### Activity
Set down all of the data exactly. Pictures stay out of the copy.

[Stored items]
:::
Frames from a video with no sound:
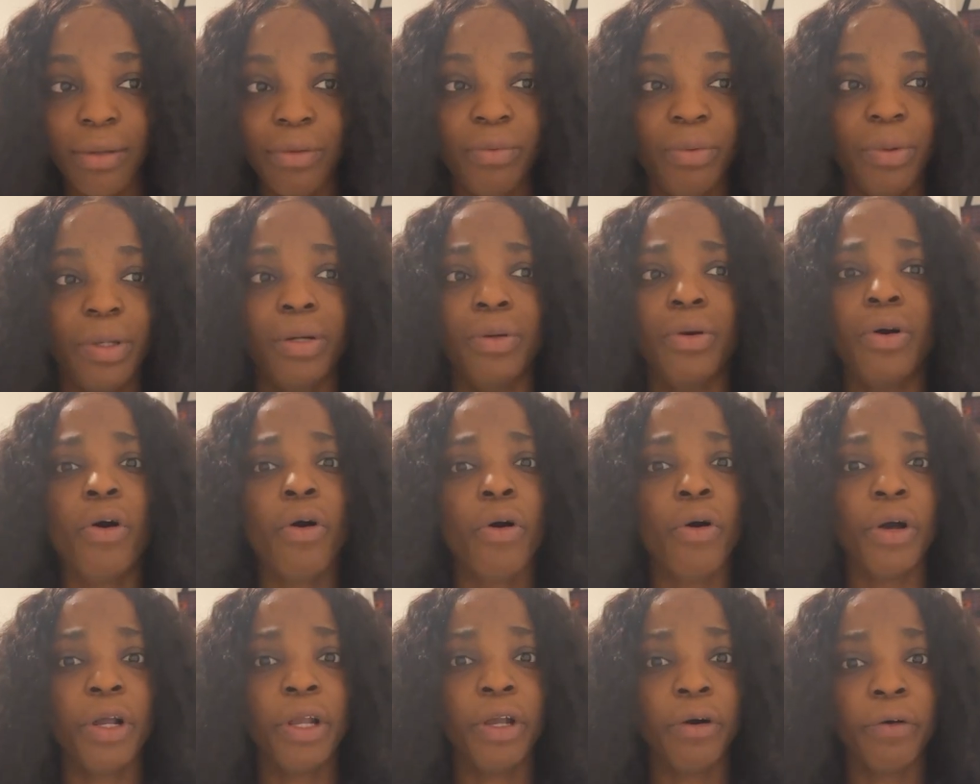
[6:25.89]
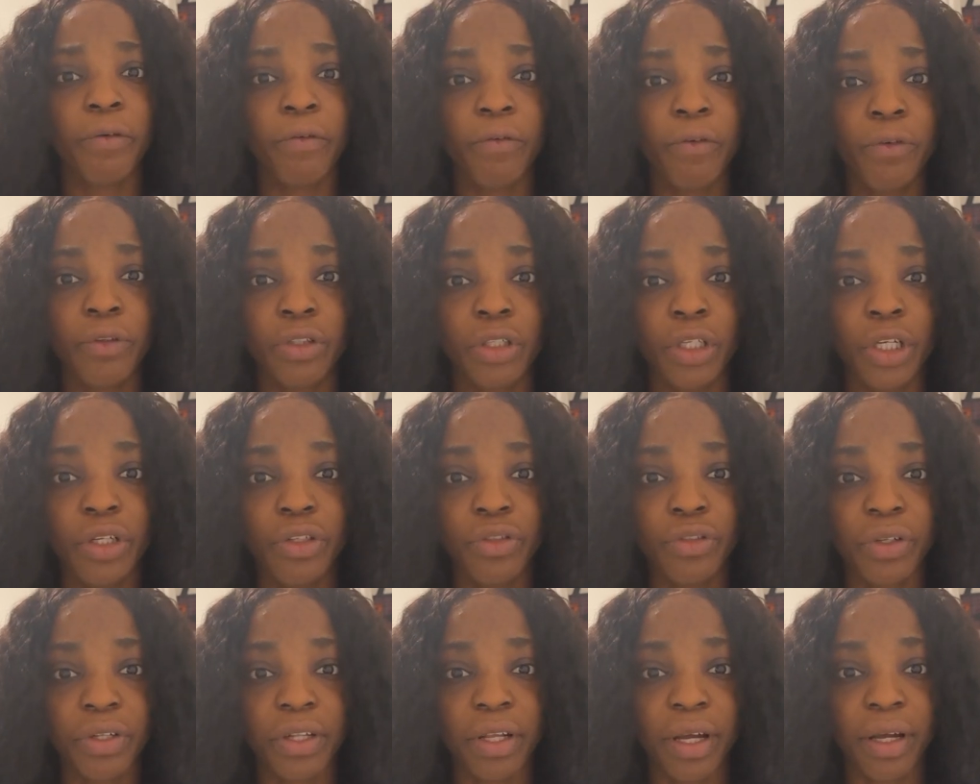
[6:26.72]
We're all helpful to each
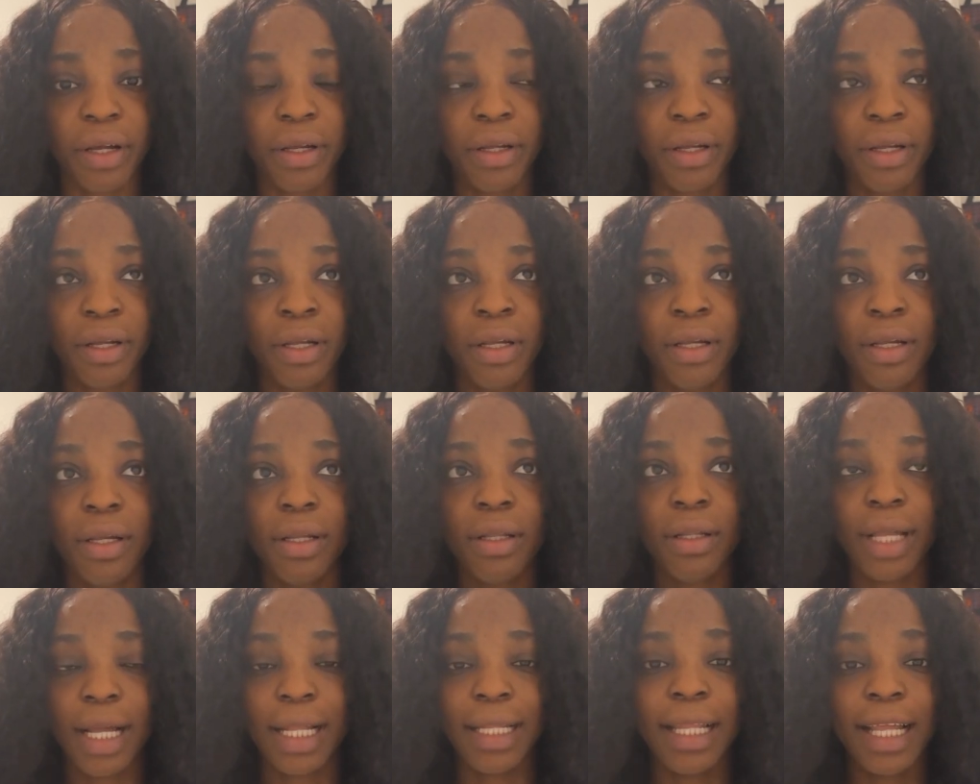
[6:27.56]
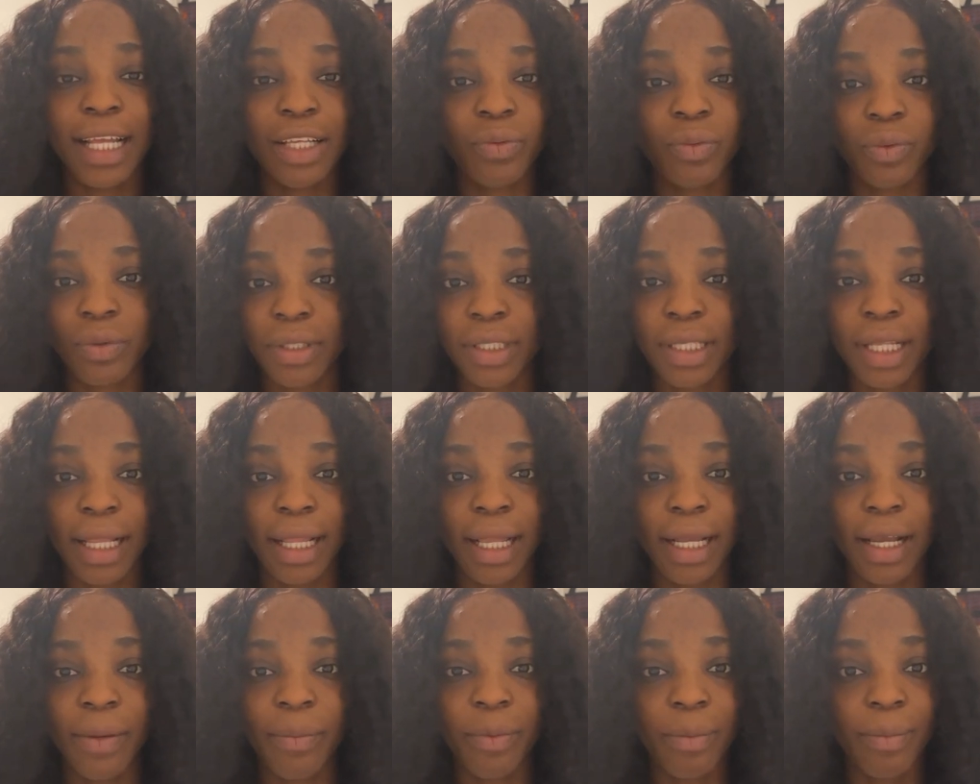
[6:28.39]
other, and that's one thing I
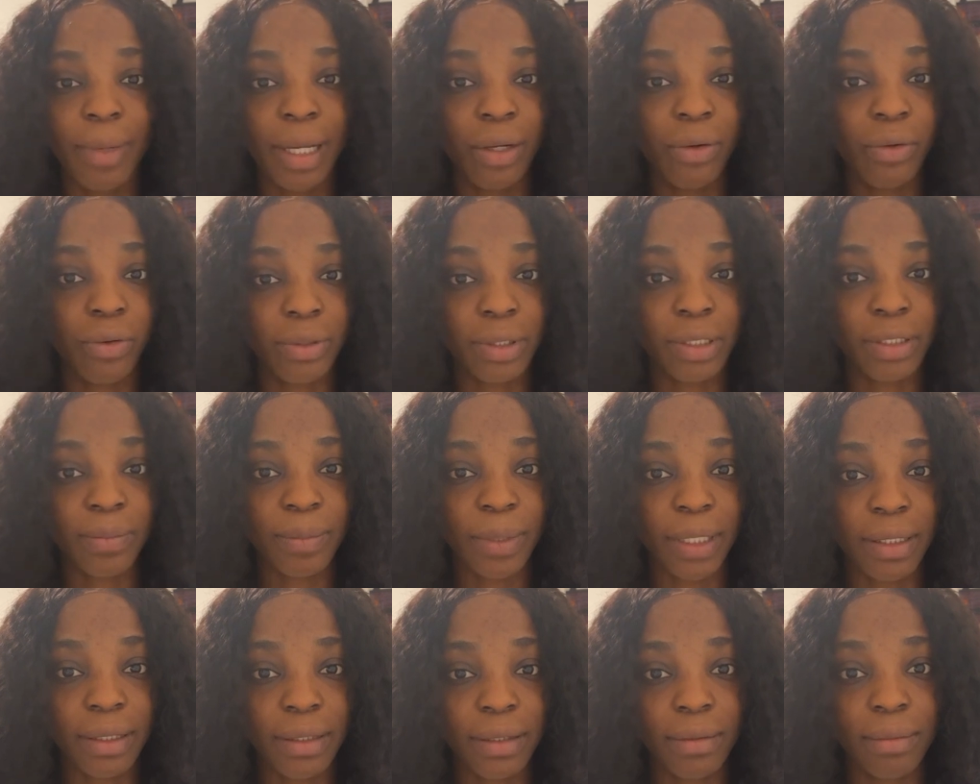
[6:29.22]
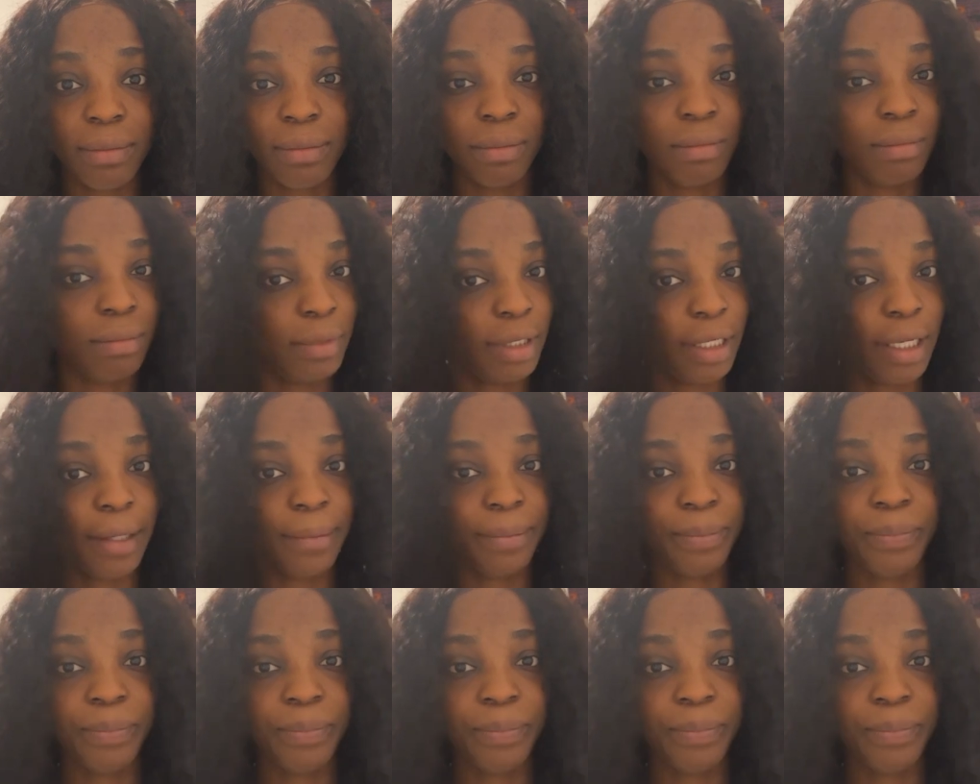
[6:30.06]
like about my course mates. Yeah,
:::
### Answer space
Frames from a video with no sound:
[6:25.89]
[6:26.72]
We're all helpful to each
[6:27.56]
[6:28.39]
other, and that's one thing I
[6:29.22]
[6:30.06]
like about my course mates. Yeah,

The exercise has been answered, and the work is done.